While Matthew 7: 3 is a warning for all of us to avoid the temptation to judge others without first considering our own failings, we need to recognize that a person with excessive pride needs healing only God can provide. It is okay to discern the need for healing and to be moved to compassion. The problem is too big for us to fix. The only thing I believe we can do is pray for healing, while at the same time protecting ourselves from the harm that can come from his impulses. May God have mercy.

In the meantime, we need to be careful of our own temptations to judge others too harshly. The cure for such temptation is to realize that we are all flawed and imperfect beings.
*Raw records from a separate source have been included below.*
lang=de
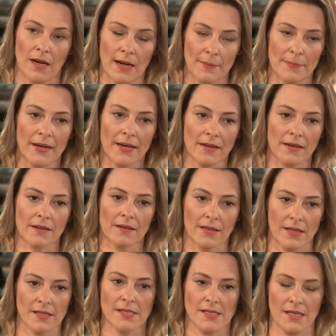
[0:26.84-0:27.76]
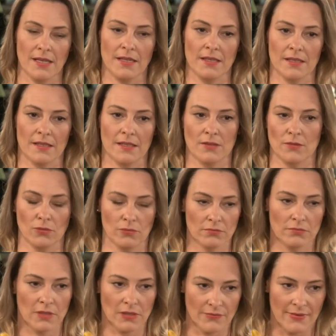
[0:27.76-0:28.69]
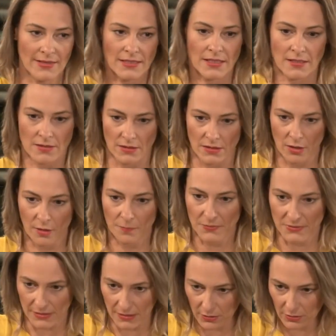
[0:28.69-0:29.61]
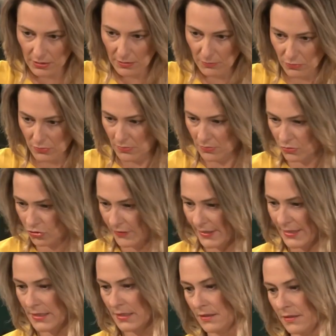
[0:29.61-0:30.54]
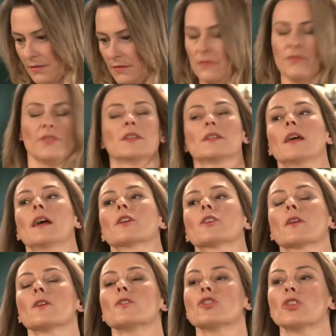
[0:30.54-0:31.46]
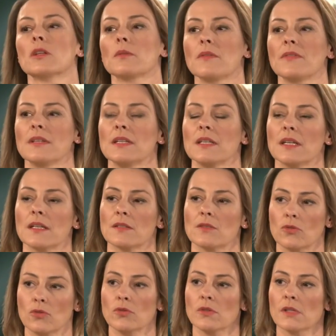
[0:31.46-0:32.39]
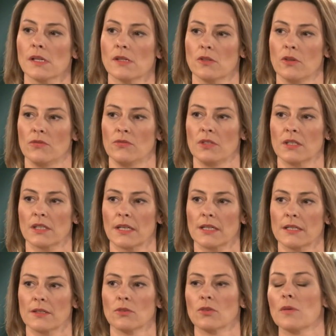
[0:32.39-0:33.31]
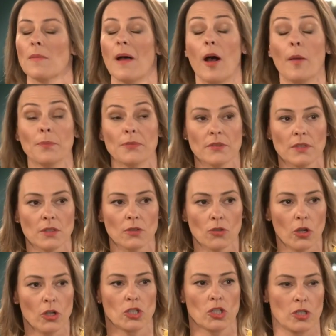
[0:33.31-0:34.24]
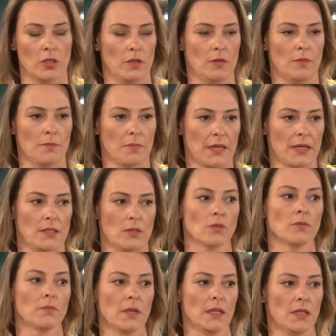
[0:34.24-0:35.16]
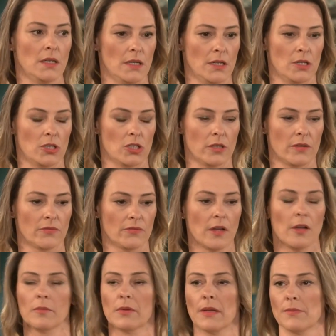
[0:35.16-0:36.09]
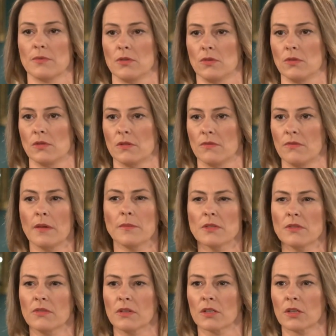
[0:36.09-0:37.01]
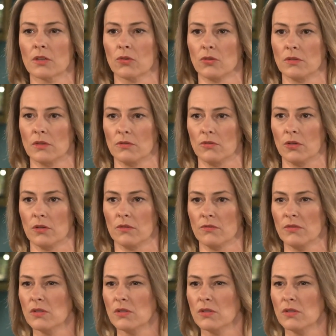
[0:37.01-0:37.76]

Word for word: Aber ganz ehrlich, also das weiß ich jetzt nicht, ob das auch in dem Schweizer Vertrag drin steht, aber wenn ich jetzt uns als öffentlich-rechtlichen oder überhaupt die deutsche Presse- und Medienlandschaft, warum gibt es uns? Warum sind wir gegründet worden?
We need to be vulnerable and acknowledge that nobody is perfect, and God is okay with the way we are. God created us just as we are, knowing our natures, and still loving us fiercely. We don’t always have to be right, we don’t have to be perfect, to be loved. So, let us recognize our inherent worth as created in the image and likeness of God. We have a natural dignity and worth. Let that dignity shine.

If we allow the dignity of our creation to settle deep into our hearts we will recognize the dignity and worth of our neighbors, too. We can stand alongside one another with no need to feel superior or subordinate to anyone. We share a common human condition. We are members of one race, the human race, all children of the One God, who is Creator.

My beloved ones, pray for one another, forgive often, have compassion toward all, and shine.